AKP çevrelerinden biz şu ana kadar "türban" konusunda ne duyduk?
Ne duyacağız?
"Kurumsal mutabakat ararız" cümlesini duyduk...
Başka?
"Türban sadece yüzde 2.5'un meselesidir" cümlesini duyduk...
Başka?
"Biz türban konusunda bir vaatte bulunmadık" cümlesini duyduk...
Peki ne oldu da "ılıman mı ılıman" gidilirken...
Birdenbire "Tamam kardeşim, siyasal simgeyse siyasal simge... Hiç fark etmez! Serbest bırakılacaktır" noktasına geliniverdi?
Yoksa...
"İslami camia" ile AKP arasında gizli bir "Şimdilik sesimizi çıkarmayalım... Ilıman gidelim... İleride güçlenince kimseden korkmadan adımlarımızı atarız" anlaşması mı vardı?
Ve yeterince güç kazanıldığına iman edilince kartlar mı açıldı?
Benim itirazım işte bu noktada...
Olaylara ilkesel değil de taktiksel yaklaşmaya itiraz ediyorum ben.
Ilıman gidilirken "yüzde 47'nin efsunu"na kapılarak meydan okumanın eşiğine gelmenin hiç de şık kaçmadığı düşüncesindeyim.
Ayrıca...
Bu tutumun, "gizli ajanda kuşkusu" taşıyanların kuşkularını haklı olarak derinleştirdiği kanaatindeyim.
Erdoğan ile aramdaki fikri mutabakatı bozan "ikinci husus" ise şudur:
Bu zamana kadar türban karşıtı çevreler, Erdoğan ve arkadaşlarını "Türban siyasi simgedir ve bu nedenle yasaklanabilir" diye sıkıştırdıklarında...
Erdoğan ve arkadaşları hep, "Hayır! Hayır!
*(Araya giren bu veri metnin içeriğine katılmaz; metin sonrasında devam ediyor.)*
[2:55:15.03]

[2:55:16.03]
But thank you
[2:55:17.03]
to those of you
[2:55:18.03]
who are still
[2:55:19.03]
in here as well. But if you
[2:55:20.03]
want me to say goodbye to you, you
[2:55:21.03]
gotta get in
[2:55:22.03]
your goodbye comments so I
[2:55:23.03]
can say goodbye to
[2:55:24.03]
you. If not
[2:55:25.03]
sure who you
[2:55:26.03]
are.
Katiyen siyasi simge değildir... Vallahi değildir, billahi değildir... Türban inancın gereğidir" diye feryat ettiler.
Çünkü...
Türbanın siyasi simge olduğunun kabul edilmesinin, yasakçıların eline mühim bir koz vereceğini düşünüyorlardı...
Bu nedenle AKP çevrelerinden şu ana kadar, "Siyasi simge olsa da fark etmez... Siyasi simge olması yasaklanmasını gerektirmez" gibi cümleler duymadık.
Hatta bazı aydınlar, "Evet, simgedir... Var mı diyeceğiniz?" diye türbana destek çıkışları yaparken, Erdoğan ve arkadaşları, bu topa girmekten kaçındılar...
Yani...
Dün "taktik" açıdan söylemeyi uygun bulmuyorlardı...
Bugün ise buluyorlar.
Ben işte bu taktikselliğe itiraz ediyorum.